* Task requirements *
Each entry must be given again exactly; images do not belong in the copy.

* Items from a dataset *
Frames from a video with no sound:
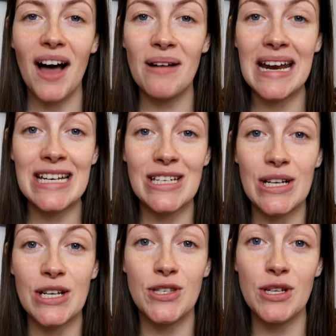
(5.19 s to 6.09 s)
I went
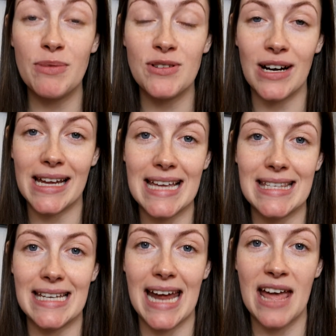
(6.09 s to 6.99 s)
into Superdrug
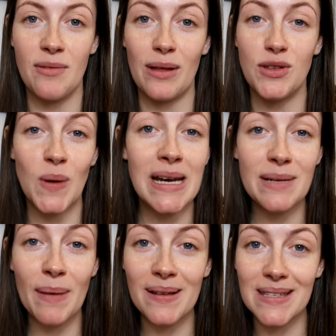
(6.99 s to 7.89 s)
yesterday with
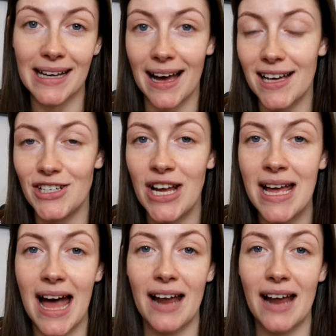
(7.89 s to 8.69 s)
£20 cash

* Answer section *
Frames from a video with no sound:
(5.19 s to 6.09 s)
I went
(6.09 s to 6.99 s)
into Superdrug
(6.99 s to 7.89 s)
yesterday with
(7.89 s to 8.69 s)
£20 cash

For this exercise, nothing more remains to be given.